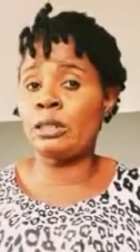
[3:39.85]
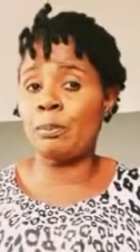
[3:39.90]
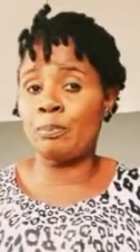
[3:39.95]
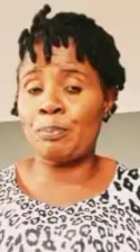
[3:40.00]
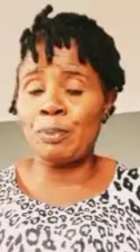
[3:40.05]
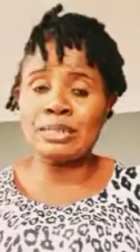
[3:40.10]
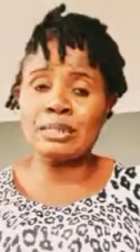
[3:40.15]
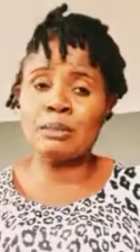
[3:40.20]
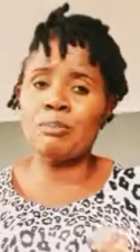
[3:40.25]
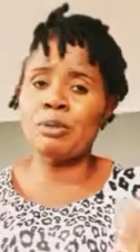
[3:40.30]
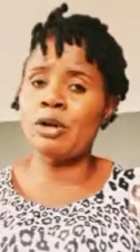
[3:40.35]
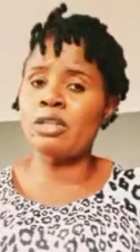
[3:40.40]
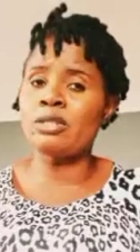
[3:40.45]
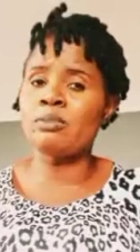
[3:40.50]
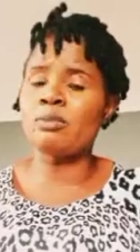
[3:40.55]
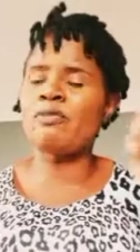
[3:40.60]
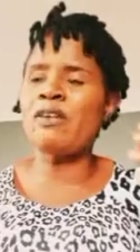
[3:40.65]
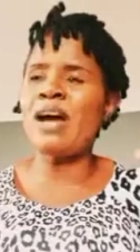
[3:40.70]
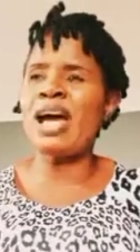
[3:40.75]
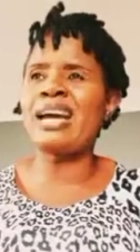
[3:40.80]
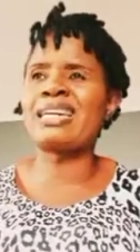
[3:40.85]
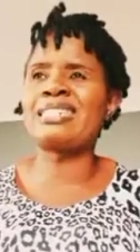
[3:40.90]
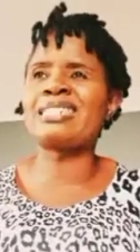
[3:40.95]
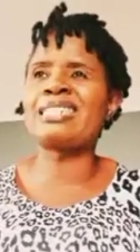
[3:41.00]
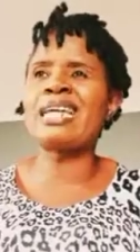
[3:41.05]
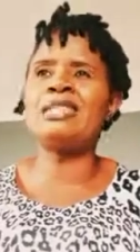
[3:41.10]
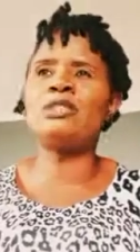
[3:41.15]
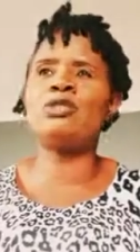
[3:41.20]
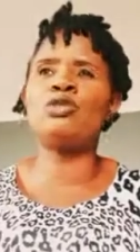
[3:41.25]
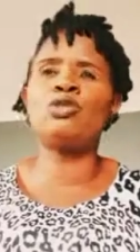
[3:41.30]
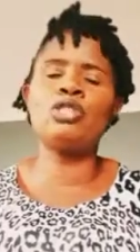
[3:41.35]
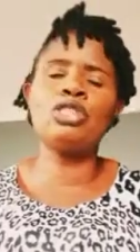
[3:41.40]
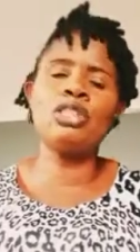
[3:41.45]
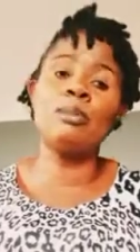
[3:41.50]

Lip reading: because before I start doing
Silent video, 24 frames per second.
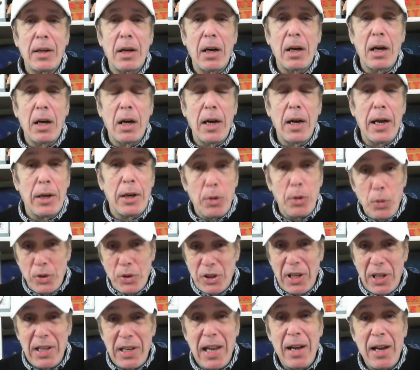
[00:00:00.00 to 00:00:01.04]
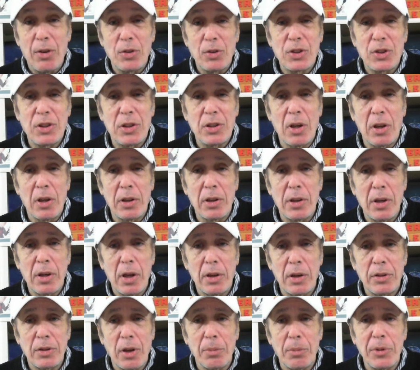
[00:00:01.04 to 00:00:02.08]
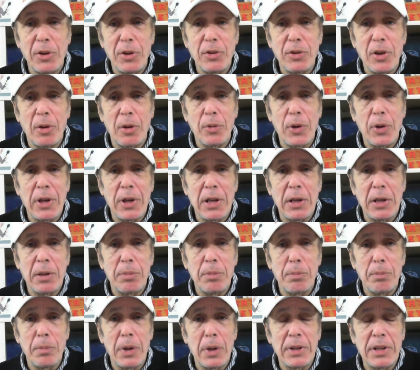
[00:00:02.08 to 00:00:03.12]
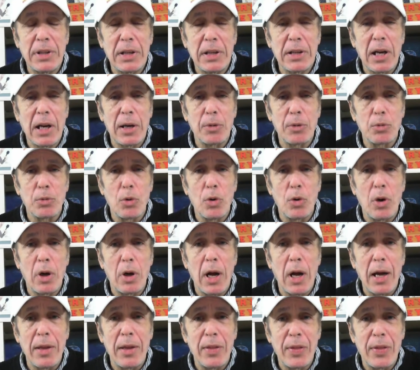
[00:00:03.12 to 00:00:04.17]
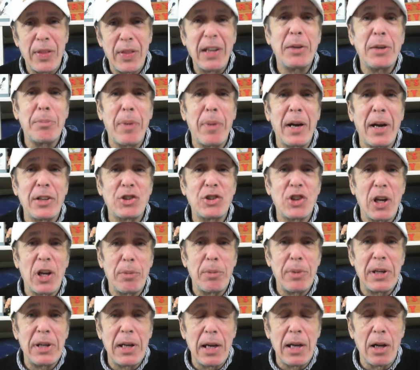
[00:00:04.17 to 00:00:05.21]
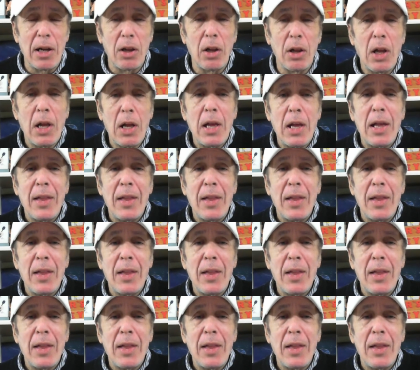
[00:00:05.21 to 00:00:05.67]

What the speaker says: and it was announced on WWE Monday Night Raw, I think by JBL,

★ ★ ★

▶ What the task requires
Could every record be given again exactly, with its pictures left out?

▶ Exercise output
[3:39.85]
[3:39.90]
[3:39.95]
[3:40.00]
[3:40.05]
[3:40.10]
[3:40.15]
[3:40.20]
[3:40.25]
[3:40.30]
[3:40.35]
[3:40.40]
[3:40.45]
[3:40.50]
[3:40.55]
[3:40.60]
[3:40.65]
[3:40.70]
[3:40.75]
[3:40.80]
[3:40.85]
[3:40.90]
[3:40.95]
[3:41.00]
[3:41.05]
[3:41.10]
[3:41.15]
[3:41.20]
[3:41.25]
[3:41.30]
[3:41.35]
[3:41.40]
[3:41.45]
[3:41.50]

Lip reading: because before I start doing
Silent video, 24 frames per second.
[00:00:00.00 to 00:00:01.04]
[00:00:01.04 to 00:00:02.08]
[00:00:02.08 to 00:00:03.12]
[00:00:03.12 to 00:00:04.17]
[00:00:04.17 to 00:00:05.21]
[00:00:05.21 to 00:00:05.67]

What the speaker says: and it was announced on WWE Monday Night Raw, I think by JBL,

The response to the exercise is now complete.